╭─ Input data

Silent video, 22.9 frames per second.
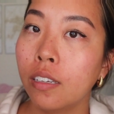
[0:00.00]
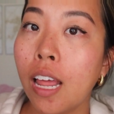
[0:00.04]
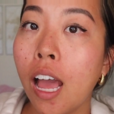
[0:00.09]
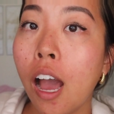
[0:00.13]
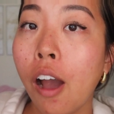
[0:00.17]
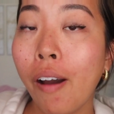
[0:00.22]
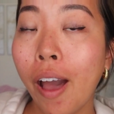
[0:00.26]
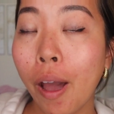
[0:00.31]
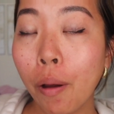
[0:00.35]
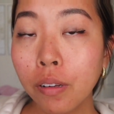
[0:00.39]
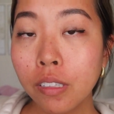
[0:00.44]

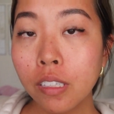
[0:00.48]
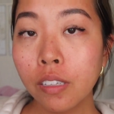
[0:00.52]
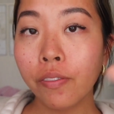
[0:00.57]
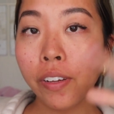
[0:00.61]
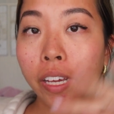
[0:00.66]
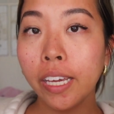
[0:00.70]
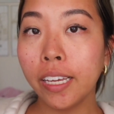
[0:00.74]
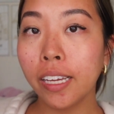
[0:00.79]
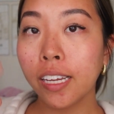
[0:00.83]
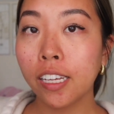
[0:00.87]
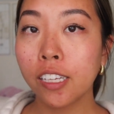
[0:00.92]
Now, I went to
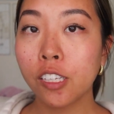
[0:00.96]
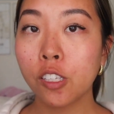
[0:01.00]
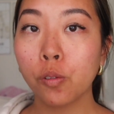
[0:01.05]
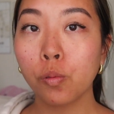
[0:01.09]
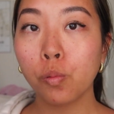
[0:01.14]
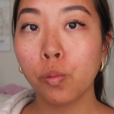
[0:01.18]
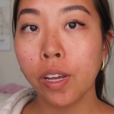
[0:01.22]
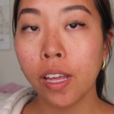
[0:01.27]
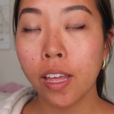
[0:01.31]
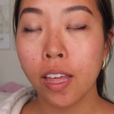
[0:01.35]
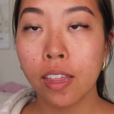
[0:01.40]

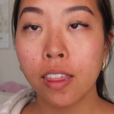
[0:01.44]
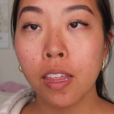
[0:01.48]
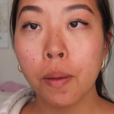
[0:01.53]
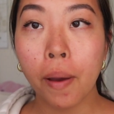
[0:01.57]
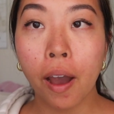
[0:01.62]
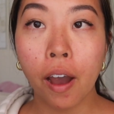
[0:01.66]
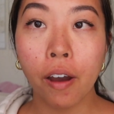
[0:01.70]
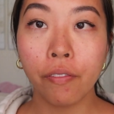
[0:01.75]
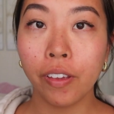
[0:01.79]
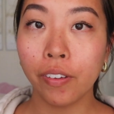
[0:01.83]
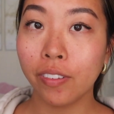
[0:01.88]
Vegas with
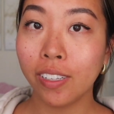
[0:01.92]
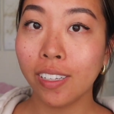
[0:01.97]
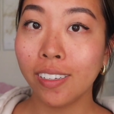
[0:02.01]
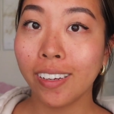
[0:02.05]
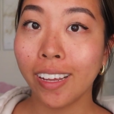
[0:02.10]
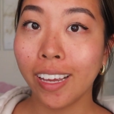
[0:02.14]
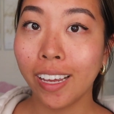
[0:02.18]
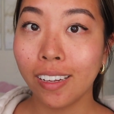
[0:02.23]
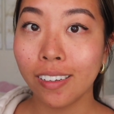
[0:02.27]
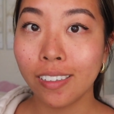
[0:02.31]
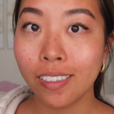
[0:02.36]
about 15
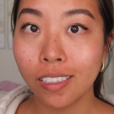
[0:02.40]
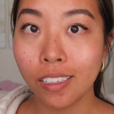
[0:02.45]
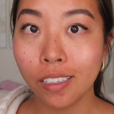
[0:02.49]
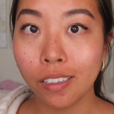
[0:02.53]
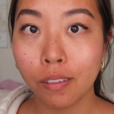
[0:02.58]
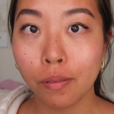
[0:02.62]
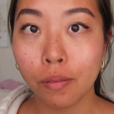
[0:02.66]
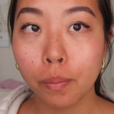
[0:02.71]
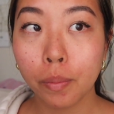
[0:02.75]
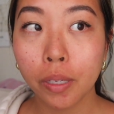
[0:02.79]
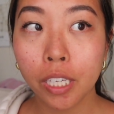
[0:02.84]
to
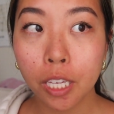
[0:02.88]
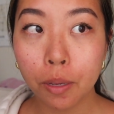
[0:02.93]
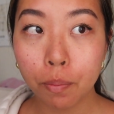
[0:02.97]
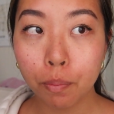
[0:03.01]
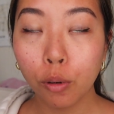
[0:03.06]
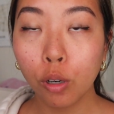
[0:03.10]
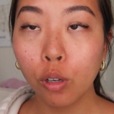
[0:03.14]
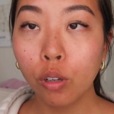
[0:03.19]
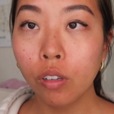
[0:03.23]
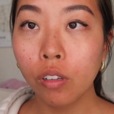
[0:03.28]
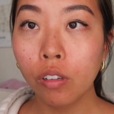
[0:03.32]
18
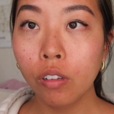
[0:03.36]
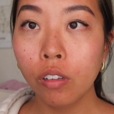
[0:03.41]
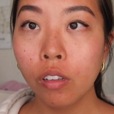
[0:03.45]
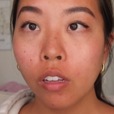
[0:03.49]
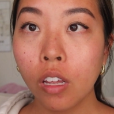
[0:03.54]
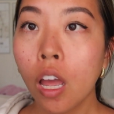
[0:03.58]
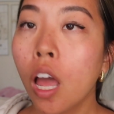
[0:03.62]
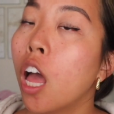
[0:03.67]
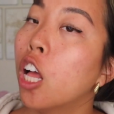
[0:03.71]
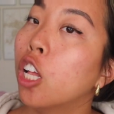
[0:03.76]
people,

╰─

Task details: Repeat the data exactly, dropping every picture it holds.

Answer to this exercise:
Silent video, 22.9 frames per second.
[0:00.00]
[0:00.04]
[0:00.09]
[0:00.13]
[0:00.17]
[0:00.22]
[0:00.26]
[0:00.31]
[0:00.35]
[0:00.39]
[0:00.44]

[0:00.48]
[0:00.52]
[0:00.57]
[0:00.61]
[0:00.66]
[0:00.70]
[0:00.74]
[0:00.79]
[0:00.83]
[0:00.87]
[0:00.92]
Now, I went to
[0:00.96]
[0:01.00]
[0:01.05]
[0:01.09]
[0:01.14]
[0:01.18]
[0:01.22]
[0:01.27]
[0:01.31]
[0:01.35]
[0:01.40]

[0:01.44]
[0:01.48]
[0:01.53]
[0:01.57]
[0:01.62]
[0:01.66]
[0:01.70]
[0:01.75]
[0:01.79]
[0:01.83]
[0:01.88]
Vegas with
[0:01.92]
[0:01.97]
[0:02.01]
[0:02.05]
[0:02.10]
[0:02.14]
[0:02.18]
[0:02.23]
[0:02.27]
[0:02.31]
[0:02.36]
about 15
[0:02.40]
[0:02.45]
[0:02.49]
[0:02.53]
[0:02.58]
[0:02.62]
[0:02.66]
[0:02.71]
[0:02.75]
[0:02.79]
[0:02.84]
to
[0:02.88]
[0:02.93]
[0:02.97]
[0:03.01]
[0:03.06]
[0:03.10]
[0:03.14]
[0:03.19]
[0:03.23]
[0:03.28]
[0:03.32]
18
[0:03.36]
[0:03.41]
[0:03.45]
[0:03.49]
[0:03.54]
[0:03.58]
[0:03.62]
[0:03.67]
[0:03.71]
[0:03.76]
people,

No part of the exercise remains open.